The paper introduces R‑HTN, a novel framework for online Hierarchical Task Network (HTN) planning that incorporates a set of built‑in directives D representing safety, ethical, or personality constraints. Traditional HTN planners generate a sequence of primitive actions by recursively decomposing high‑level goals, but they assume the agent will always follow the user’s commands. In many real‑world scenarios—autonomous drones navigating restricted airspace, game NPCs with distinct personalities, or any system that may be asked to perform unsafe actions—this assumption is problematic.

To address this, the authors define a “directive” as a Boolean function δ(s) that evaluates to true when the current state s violates a constraint (e.g., the agent is inside a red hazard zone). They further categorize discrepancies into three types: (1) Immediate discrepancy – the violation is already present in the current state; (2) Projected discrepancy – the violation would occur after executing the next n actions; (3) Adaptive discrepancy – the planner can modify the upcoming plan to avoid any projected violation while still achieving the user’s goal.

Based on this taxonomy, two agent variants are explored:

  • Non‑adaptive agent – Upon detecting any discrepancy, it halts execution and waits for a new user command.
  • Adaptive agent – When a discrepancy is detected, it invokes a domain‑specific repair routine that rewrites the pending task list, thereby seeking an alternative plan that respects all directives.

The core algorithm, R‑HTN, builds on the classic SHOP planner. The recursive procedure RSeekPlan decomposes the task list ˜t as usual, but before executing a primitive action it calls RepairTasksIfNeeded. This routine first checks for immediate violations (using δ(s)) and, if none, checks for projected violations after the action (using δ(a₀(s))). If a violation is found, domain‑specific repair functions repairTaskListState or repairTaskListEffect return a modified task list. For the non‑adaptive agent, any modification triggers a failure (returning an empty plan). For the adaptive agent, the modified list is fed back into RSeekPlan, allowing the planner to continue with a repaired plan.

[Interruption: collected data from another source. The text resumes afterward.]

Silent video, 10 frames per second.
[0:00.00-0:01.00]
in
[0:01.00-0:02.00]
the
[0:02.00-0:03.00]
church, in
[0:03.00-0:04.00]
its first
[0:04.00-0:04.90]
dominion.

The authors evaluate the approach in two simulated domains:

  1. O‑RESCHU – A multi‑UAV scenario where agents must reach assigned destinations while avoiding dynamically appearing red zones that increase energy consumption. The user randomly assigns destinations, and red zones appear/disappear each tick.
  2. MONSTER – A game‑style environment where NPCs must interact with a player while obeying personality‑based directives (e.g., “never attack,” “always greet”).

Three agents are compared: a standard compliant HTN agent (ignores D), the non‑adaptive R‑HTN agent, and the adaptive R‑HTN agent. The hypotheses are that the adaptive agent will achieve more goals and that both R‑HTN agents will never violate directives. Results confirm these hypotheses: the adaptive agent attains the highest goal‑completion rate in both domains, while all three agents exhibit zero directive violations. The non‑adaptive agent frequently halts, leading to longer overall execution times and more user intervention, whereas the adaptive agent autonomously repairs plans and proceeds without interruption.

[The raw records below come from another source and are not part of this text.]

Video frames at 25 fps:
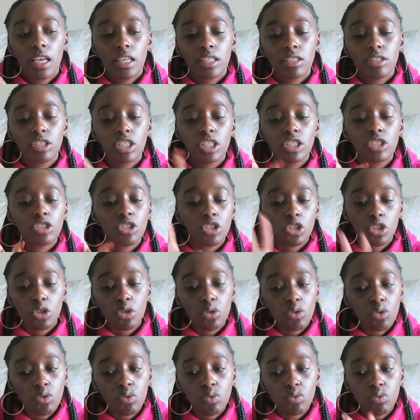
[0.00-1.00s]
since
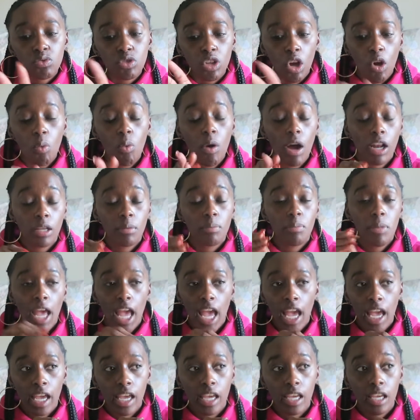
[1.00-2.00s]
you don't want to
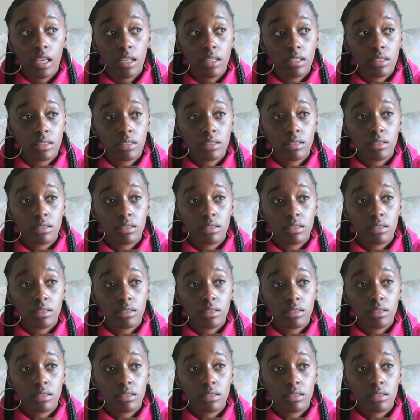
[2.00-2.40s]
pay,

Key contributions of the paper include:

  • Formal integration of constraint directives D into HTN planning, with a clear mathematical definition of discrepancies.
  • A taxonomy distinguishing immediate, projected, and adaptive discrepancies, providing a systematic way to reason about when and how to intervene.
  • The R‑HTN algorithm that augments an existing HTN planner with minimal changes, enabling online detection and repair of constraint violations.
  • Empirical validation in two distinct domains, demonstrating that the approach can guarantee safety/personality compliance while still pursuing user goals.

The authors discuss future work such as learning directives automatically from data, handling multi‑agent conflict resolution when different agents have overlapping or contradictory directives, and deploying the framework on real robotic platforms or commercial game engines. By introducing “rebellious” behavior—intelligent disobedience—into planning, the paper opens a new research direction that balances autonomy, safety, and user intent in dynamic environments.